Task goal =
Give the listing again word for word, excluding the pictures it contains.

--- Exercise material ---

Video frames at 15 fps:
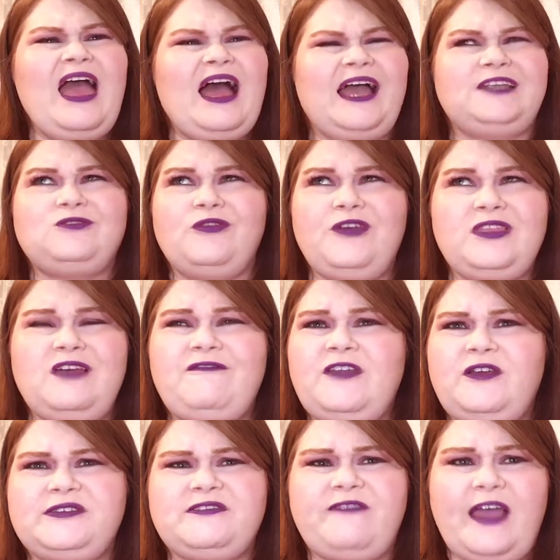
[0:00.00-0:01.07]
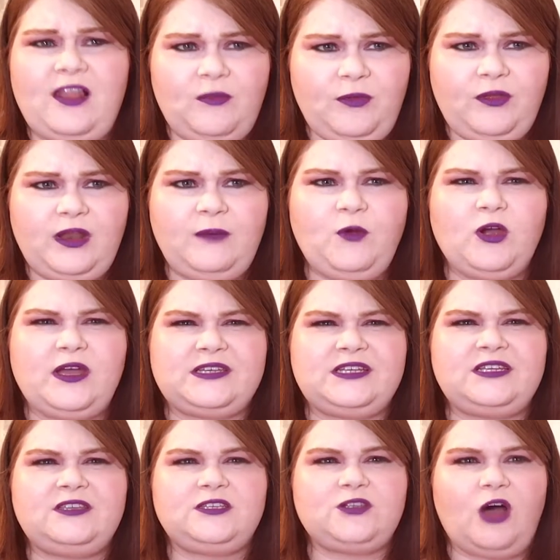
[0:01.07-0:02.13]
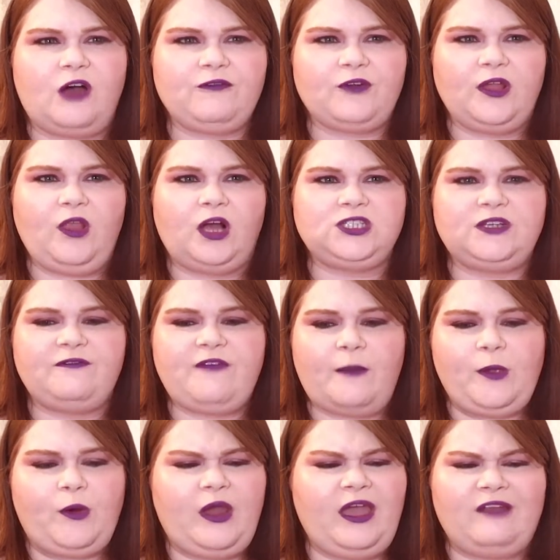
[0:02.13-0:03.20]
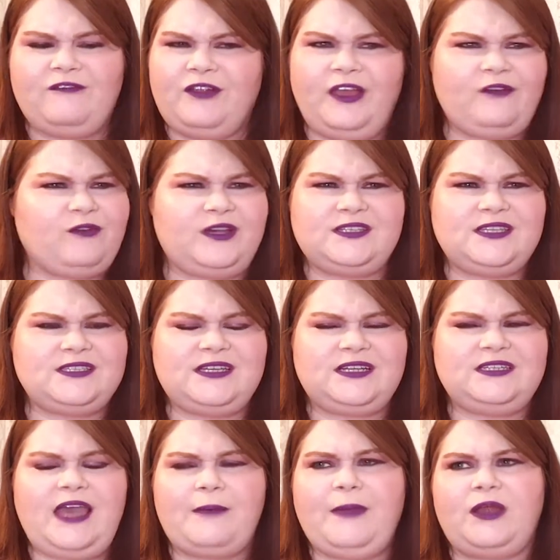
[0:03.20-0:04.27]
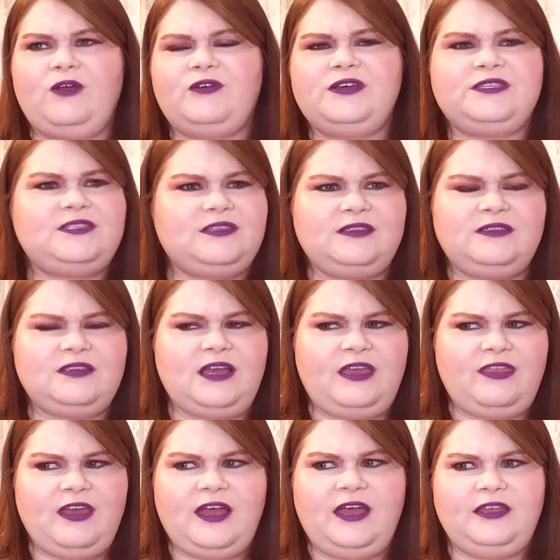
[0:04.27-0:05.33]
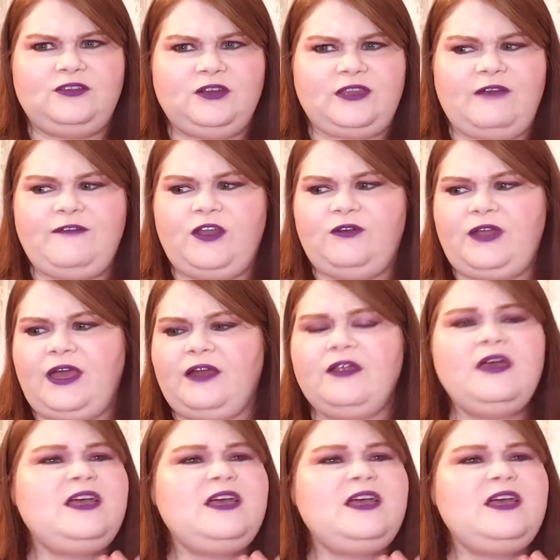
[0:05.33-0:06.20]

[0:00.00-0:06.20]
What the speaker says: I don't think that video is available anymore because I did the soft relaunch in February, and for reasons that escaped my notice, I think I took that video down.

---

Solution for this problem =
Video frames at 15 fps:
[0:00.00-0:01.07]
[0:01.07-0:02.13]
[0:02.13-0:03.20]
[0:03.20-0:04.27]
[0:04.27-0:05.33]
[0:05.33-0:06.20]

[0:00.00-0:06.20]
What the speaker says: I don't think that video is available anymore because I did the soft relaunch in February, and for reasons that escaped my notice, I think I took that video down.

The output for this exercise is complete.